┏━━
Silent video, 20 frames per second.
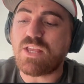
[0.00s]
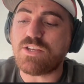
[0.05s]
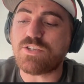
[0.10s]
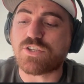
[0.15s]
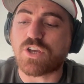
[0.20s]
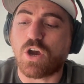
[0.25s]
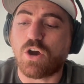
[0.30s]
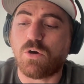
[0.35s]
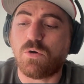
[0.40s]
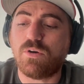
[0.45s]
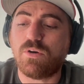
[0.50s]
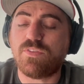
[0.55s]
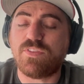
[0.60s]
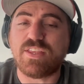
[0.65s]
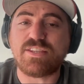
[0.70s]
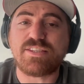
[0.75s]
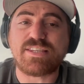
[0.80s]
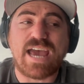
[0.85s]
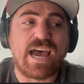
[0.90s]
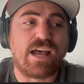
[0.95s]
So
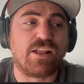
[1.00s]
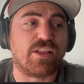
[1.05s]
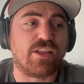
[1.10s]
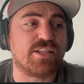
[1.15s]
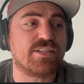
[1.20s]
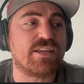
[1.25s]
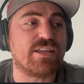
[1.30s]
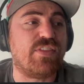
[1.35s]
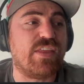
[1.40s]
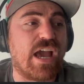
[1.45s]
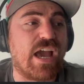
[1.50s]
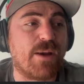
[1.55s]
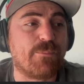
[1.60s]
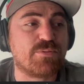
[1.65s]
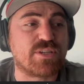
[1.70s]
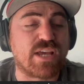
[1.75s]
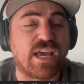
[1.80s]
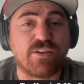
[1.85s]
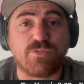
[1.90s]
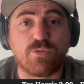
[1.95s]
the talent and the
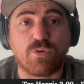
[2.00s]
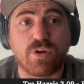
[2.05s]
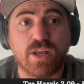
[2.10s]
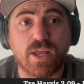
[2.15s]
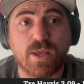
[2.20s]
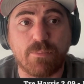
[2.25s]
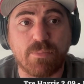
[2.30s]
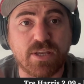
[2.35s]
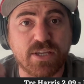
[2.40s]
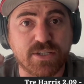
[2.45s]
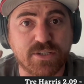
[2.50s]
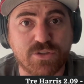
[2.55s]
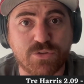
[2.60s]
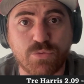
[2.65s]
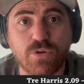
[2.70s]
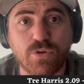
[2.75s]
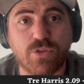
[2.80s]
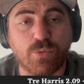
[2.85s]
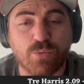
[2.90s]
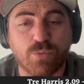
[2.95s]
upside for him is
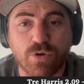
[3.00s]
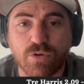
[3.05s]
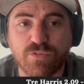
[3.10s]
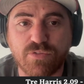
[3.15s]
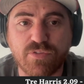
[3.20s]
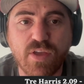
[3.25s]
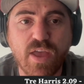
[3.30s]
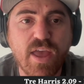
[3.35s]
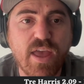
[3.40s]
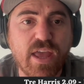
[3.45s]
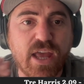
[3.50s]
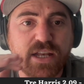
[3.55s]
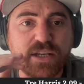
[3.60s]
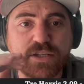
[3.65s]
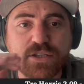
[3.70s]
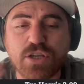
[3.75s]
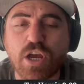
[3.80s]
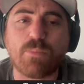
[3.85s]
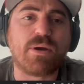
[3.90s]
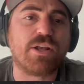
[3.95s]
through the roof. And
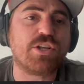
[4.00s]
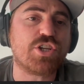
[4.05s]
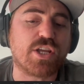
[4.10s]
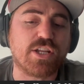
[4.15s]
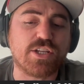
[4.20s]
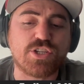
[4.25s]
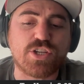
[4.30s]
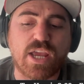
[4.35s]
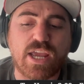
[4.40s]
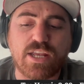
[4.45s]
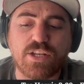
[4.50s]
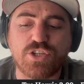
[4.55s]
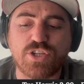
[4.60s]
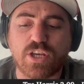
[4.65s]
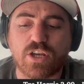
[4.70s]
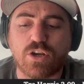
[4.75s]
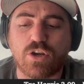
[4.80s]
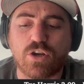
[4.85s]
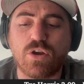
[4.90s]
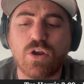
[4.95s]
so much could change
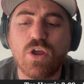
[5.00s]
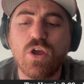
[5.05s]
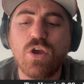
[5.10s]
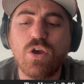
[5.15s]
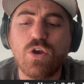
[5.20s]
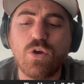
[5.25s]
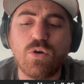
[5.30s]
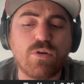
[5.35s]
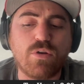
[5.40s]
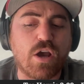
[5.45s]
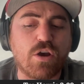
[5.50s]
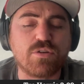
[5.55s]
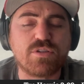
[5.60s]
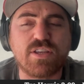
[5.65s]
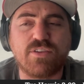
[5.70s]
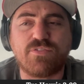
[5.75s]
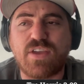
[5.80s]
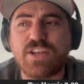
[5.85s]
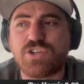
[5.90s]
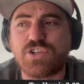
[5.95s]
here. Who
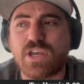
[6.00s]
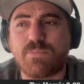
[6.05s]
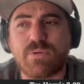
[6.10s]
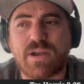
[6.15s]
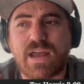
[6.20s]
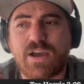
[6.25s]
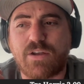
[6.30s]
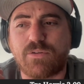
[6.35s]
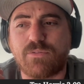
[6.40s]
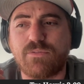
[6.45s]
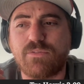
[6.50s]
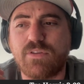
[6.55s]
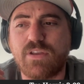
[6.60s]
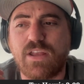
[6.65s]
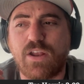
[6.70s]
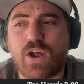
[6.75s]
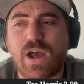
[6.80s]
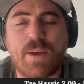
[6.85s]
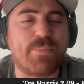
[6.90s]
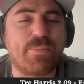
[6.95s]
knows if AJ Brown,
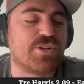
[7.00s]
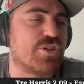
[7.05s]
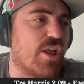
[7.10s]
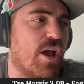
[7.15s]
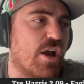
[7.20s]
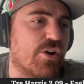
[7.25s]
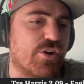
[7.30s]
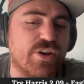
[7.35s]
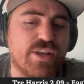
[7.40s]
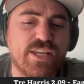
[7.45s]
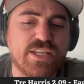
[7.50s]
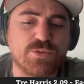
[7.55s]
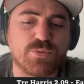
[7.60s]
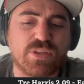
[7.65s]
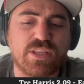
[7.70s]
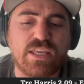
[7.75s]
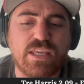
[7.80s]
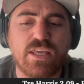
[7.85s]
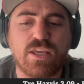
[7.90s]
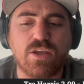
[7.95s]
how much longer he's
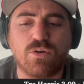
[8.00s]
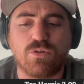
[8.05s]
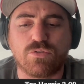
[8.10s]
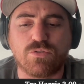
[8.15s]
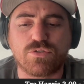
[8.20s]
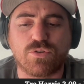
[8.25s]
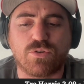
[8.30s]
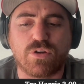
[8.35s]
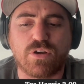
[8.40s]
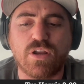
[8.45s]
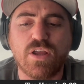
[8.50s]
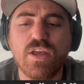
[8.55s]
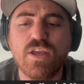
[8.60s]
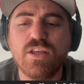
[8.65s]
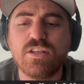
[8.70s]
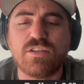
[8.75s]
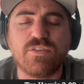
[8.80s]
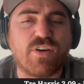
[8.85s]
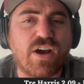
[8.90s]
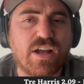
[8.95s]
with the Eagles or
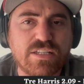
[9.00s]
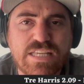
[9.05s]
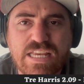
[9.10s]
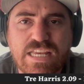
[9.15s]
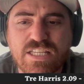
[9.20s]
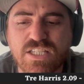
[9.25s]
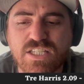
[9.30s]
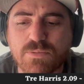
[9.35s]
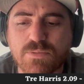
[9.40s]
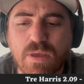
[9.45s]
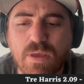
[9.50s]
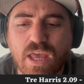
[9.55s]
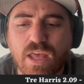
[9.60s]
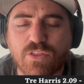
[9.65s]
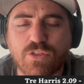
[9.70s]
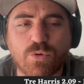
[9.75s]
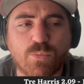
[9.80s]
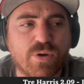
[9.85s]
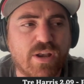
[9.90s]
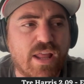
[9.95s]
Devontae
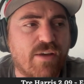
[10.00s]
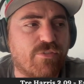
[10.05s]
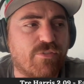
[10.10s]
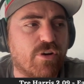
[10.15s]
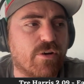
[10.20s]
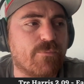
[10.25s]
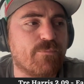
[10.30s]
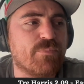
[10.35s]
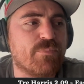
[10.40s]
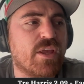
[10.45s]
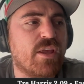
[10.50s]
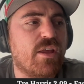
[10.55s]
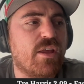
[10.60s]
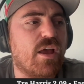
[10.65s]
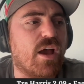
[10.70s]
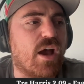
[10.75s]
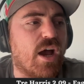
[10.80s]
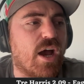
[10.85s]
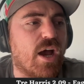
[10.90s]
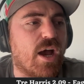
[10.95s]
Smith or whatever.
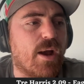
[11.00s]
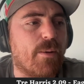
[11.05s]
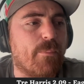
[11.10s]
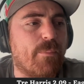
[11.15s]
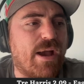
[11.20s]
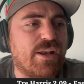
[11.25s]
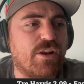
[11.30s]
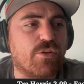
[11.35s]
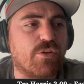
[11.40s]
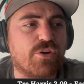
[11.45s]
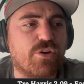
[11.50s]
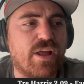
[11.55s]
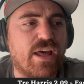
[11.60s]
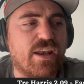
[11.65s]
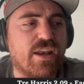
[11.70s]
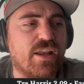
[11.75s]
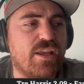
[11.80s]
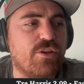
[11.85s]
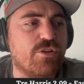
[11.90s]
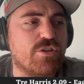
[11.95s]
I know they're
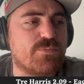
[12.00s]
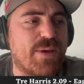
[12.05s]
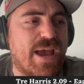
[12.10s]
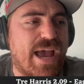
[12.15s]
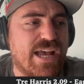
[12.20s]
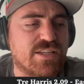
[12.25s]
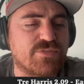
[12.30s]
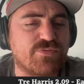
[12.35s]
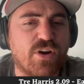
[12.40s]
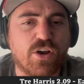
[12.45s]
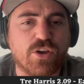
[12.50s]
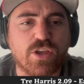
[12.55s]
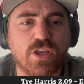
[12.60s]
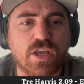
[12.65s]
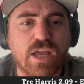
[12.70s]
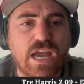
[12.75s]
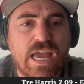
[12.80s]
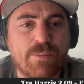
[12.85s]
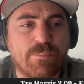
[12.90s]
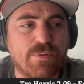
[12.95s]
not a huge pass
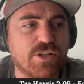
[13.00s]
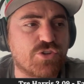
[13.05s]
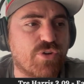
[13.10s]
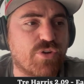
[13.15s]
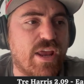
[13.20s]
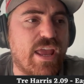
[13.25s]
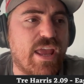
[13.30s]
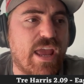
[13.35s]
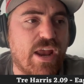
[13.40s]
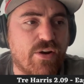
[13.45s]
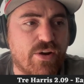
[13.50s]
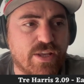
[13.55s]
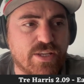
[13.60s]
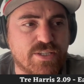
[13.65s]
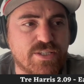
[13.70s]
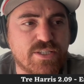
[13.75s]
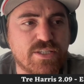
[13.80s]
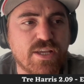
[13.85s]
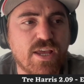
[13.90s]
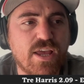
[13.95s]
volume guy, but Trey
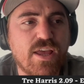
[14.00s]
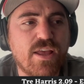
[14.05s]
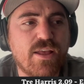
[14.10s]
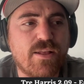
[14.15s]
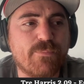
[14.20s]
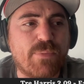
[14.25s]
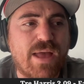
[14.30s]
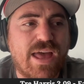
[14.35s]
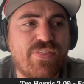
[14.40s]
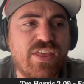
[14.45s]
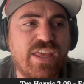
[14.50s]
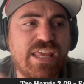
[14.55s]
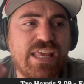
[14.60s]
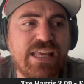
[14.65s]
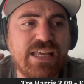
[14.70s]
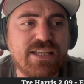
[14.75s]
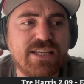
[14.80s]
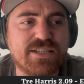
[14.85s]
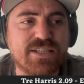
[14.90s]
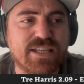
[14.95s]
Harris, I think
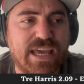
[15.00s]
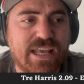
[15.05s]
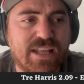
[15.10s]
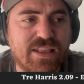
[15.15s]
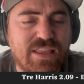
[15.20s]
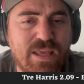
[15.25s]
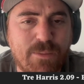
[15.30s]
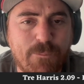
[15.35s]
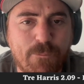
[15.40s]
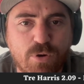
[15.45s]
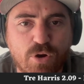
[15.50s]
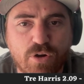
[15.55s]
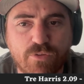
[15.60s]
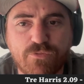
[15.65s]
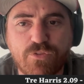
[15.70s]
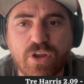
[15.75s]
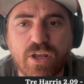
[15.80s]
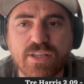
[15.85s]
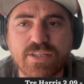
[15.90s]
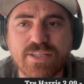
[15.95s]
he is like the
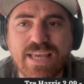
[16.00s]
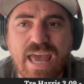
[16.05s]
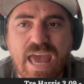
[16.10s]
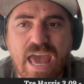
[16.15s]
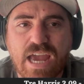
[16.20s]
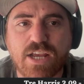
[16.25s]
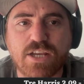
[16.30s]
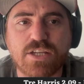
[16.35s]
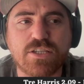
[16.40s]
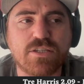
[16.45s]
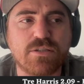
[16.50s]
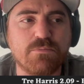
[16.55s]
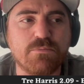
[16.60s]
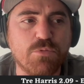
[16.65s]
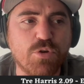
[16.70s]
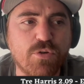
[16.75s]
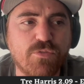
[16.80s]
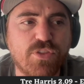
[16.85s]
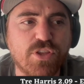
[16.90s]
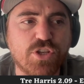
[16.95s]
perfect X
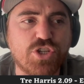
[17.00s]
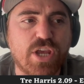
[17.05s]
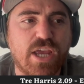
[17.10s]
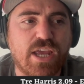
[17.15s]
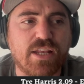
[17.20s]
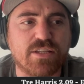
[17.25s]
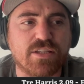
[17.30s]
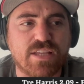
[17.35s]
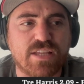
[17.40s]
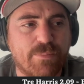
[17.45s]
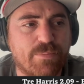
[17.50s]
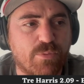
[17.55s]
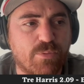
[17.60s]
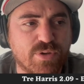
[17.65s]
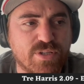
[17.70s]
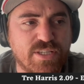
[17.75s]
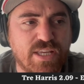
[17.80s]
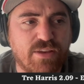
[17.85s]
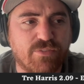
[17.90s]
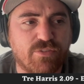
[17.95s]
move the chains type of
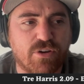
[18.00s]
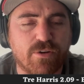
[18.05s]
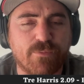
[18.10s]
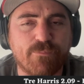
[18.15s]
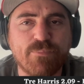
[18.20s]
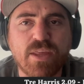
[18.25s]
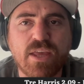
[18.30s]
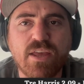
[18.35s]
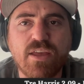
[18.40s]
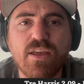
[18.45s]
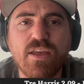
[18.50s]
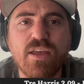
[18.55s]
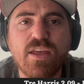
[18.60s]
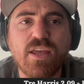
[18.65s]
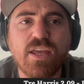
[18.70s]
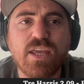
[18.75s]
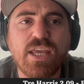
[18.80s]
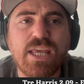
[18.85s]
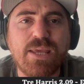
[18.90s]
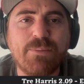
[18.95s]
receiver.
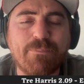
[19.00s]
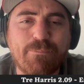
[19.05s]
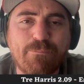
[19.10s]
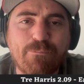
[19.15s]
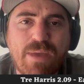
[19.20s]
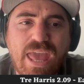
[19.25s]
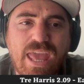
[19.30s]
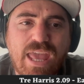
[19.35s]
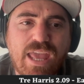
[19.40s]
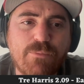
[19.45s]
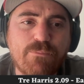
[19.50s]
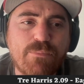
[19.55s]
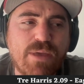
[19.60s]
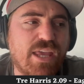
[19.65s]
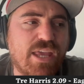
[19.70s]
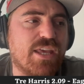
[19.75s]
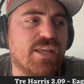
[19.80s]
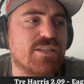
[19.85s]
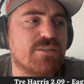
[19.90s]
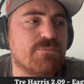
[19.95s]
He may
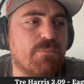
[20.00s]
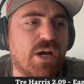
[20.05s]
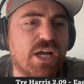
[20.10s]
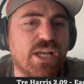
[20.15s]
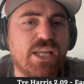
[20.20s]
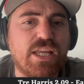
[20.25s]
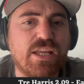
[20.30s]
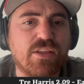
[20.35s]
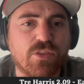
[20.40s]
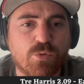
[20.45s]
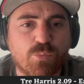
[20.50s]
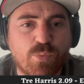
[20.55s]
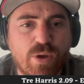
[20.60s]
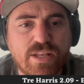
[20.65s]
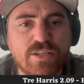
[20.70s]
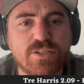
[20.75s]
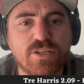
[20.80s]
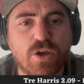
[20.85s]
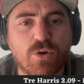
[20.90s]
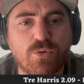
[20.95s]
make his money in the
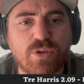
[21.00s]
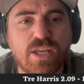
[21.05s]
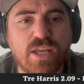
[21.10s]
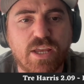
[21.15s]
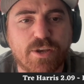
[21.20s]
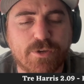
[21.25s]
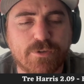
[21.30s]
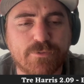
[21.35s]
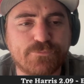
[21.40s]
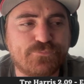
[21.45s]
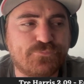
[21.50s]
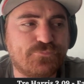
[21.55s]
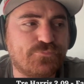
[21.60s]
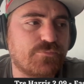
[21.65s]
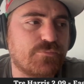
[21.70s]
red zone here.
┗━━
┏━━
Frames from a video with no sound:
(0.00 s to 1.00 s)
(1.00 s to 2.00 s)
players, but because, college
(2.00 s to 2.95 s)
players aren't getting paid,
┗━━
┏━━
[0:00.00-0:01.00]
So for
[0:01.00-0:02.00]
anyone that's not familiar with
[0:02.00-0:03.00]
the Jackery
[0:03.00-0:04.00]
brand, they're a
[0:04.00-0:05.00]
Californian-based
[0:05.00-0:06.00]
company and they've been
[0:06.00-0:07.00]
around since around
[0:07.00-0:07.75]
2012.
┗━━
Please provide nothing but the number of lines in the records that hold the string "video".

2